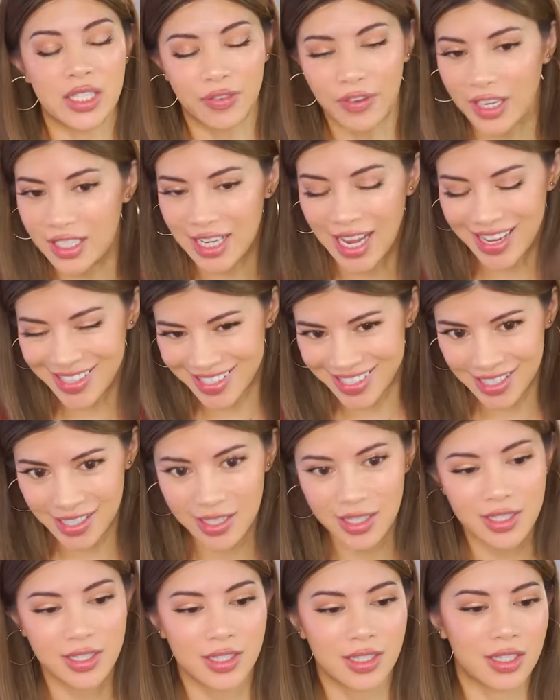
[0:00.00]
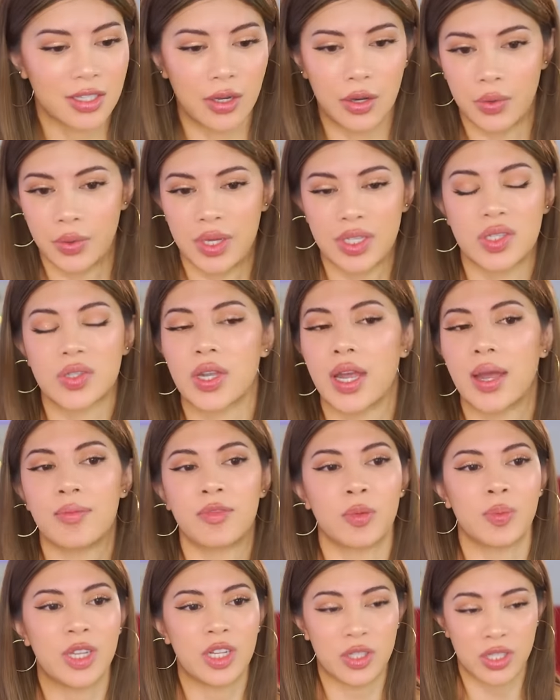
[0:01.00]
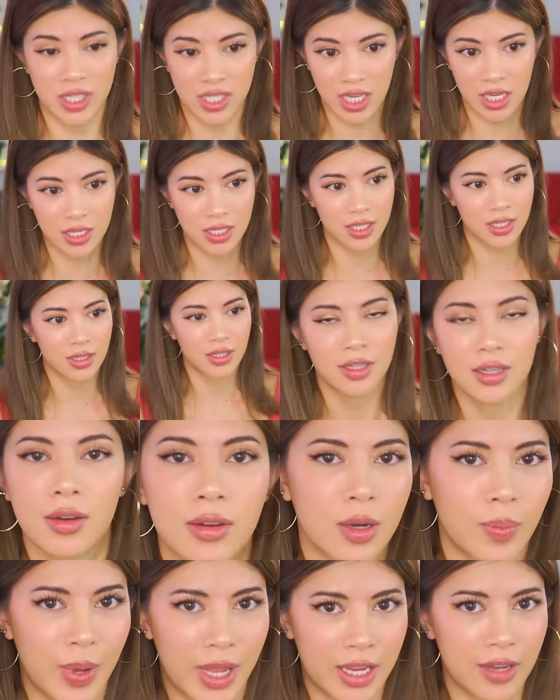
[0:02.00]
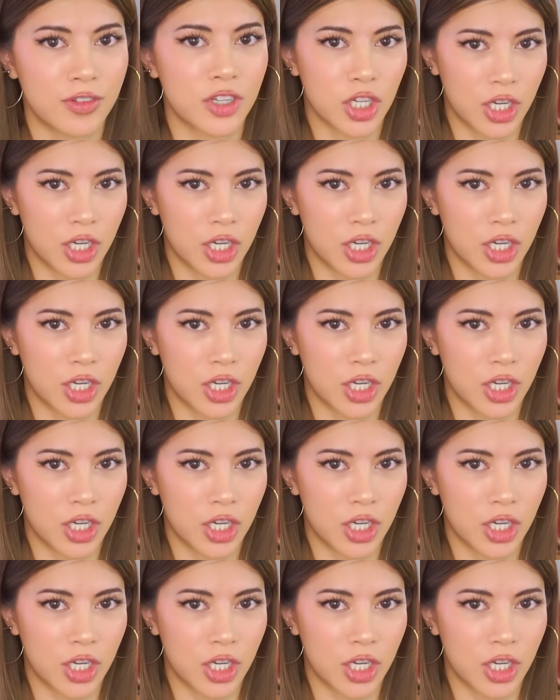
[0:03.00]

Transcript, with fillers: it's fantastic. So it's time for me to sit on a bag of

━━━━

== ABOUT THIS EXERCISE ==
The reply should repeat the listing above exactly and contain no pictures.

== ANSWER AREA ==
[0:00.00]
[0:01.00]
[0:02.00]
[0:03.00]

Transcript, with fillers: it's fantastic. So it's time for me to sit on a bag of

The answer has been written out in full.